**TO DO:** Print the entries below in their entirety, exactly as they are written.

====

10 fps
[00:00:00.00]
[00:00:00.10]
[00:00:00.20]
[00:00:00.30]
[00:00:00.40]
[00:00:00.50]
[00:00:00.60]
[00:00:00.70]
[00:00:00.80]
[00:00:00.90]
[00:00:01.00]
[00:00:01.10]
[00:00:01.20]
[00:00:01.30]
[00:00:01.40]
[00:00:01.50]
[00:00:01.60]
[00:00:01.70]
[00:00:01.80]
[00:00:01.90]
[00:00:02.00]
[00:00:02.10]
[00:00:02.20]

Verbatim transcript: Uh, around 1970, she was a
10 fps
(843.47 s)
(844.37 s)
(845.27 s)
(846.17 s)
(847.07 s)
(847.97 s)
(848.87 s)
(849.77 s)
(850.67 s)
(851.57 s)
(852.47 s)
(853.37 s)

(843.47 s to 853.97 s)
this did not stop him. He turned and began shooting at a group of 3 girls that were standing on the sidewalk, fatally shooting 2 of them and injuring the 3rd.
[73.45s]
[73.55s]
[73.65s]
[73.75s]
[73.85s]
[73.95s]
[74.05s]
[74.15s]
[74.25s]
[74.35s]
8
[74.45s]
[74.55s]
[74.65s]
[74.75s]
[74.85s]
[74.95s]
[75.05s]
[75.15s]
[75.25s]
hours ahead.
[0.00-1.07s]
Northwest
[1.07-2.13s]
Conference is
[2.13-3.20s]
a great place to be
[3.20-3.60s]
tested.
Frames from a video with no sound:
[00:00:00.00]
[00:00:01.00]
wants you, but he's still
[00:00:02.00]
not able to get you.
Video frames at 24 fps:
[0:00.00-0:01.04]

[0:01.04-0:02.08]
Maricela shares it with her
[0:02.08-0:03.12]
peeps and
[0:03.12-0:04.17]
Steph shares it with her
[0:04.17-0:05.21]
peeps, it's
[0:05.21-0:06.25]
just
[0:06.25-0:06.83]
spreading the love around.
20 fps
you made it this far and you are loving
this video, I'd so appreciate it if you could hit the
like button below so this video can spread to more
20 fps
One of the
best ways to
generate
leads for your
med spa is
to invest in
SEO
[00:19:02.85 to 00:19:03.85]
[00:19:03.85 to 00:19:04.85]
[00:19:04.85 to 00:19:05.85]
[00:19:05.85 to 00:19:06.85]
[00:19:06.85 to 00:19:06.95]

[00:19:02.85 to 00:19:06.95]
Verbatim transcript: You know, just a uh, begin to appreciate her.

====

**YOUR SOLUTION:**
10 fps
[00:00:00.00]
[00:00:00.10]
[00:00:00.20]
[00:00:00.30]
[00:00:00.40]
[00:00:00.50]
[00:00:00.60]
[00:00:00.70]
[00:00:00.80]
[00:00:00.90]
[00:00:01.00]
[00:00:01.10]
[00:00:01.20]
[00:00:01.30]
[00:00:01.40]
[00:00:01.50]
[00:00:01.60]
[00:00:01.70]
[00:00:01.80]
[00:00:01.90]
[00:00:02.00]
[00:00:02.10]
[00:00:02.20]

Verbatim transcript: Uh, around 1970, she was a
10 fps
(843.47 s)
(844.37 s)
(845.27 s)
(846.17 s)
(847.07 s)
(847.97 s)
(848.87 s)
(849.77 s)
(850.67 s)
(851.57 s)
(852.47 s)
(853.37 s)

(843.47 s to 853.97 s)
this did not stop him. He turned and began shooting at a group of 3 girls that were standing on the sidewalk, fatally shooting 2 of them and injuring the 3rd.
[73.45s]
[73.55s]
[73.65s]
[73.75s]
[73.85s]
[73.95s]
[74.05s]
[74.15s]
[74.25s]
[74.35s]
8
[74.45s]
[74.55s]
[74.65s]
[74.75s]
[74.85s]
[74.95s]
[75.05s]
[75.15s]
[75.25s]
hours ahead.
[0.00-1.07s]
Northwest
[1.07-2.13s]
Conference is
[2.13-3.20s]
a great place to be
[3.20-3.60s]
tested.
Frames from a video with no sound:
[00:00:00.00]
[00:00:01.00]
wants you, but he's still
[00:00:02.00]
not able to get you.
Video frames at 24 fps:
[0:00.00-0:01.04]

[0:01.04-0:02.08]
Maricela shares it with her
[0:02.08-0:03.12]
peeps and
[0:03.12-0:04.17]
Steph shares it with her
[0:04.17-0:05.21]
peeps, it's
[0:05.21-0:06.25]
just
[0:06.25-0:06.83]
spreading the love around.
20 fps
you made it this far and you are loving
this video, I'd so appreciate it if you could hit the
like button below so this video can spread to more
20 fps
One of the
best ways to
generate
leads for your
med spa is
to invest in
SEO
[00:19:02.85 to 00:19:03.85]
[00:19:03.85 to 00:19:04.85]
[00:19:04.85 to 00:19:05.85]
[00:19:05.85 to 00:19:06.85]
[00:19:06.85 to 00:19:06.95]

[00:19:02.85 to 00:19:06.95]
Verbatim transcript: You know, just a uh, begin to appreciate her.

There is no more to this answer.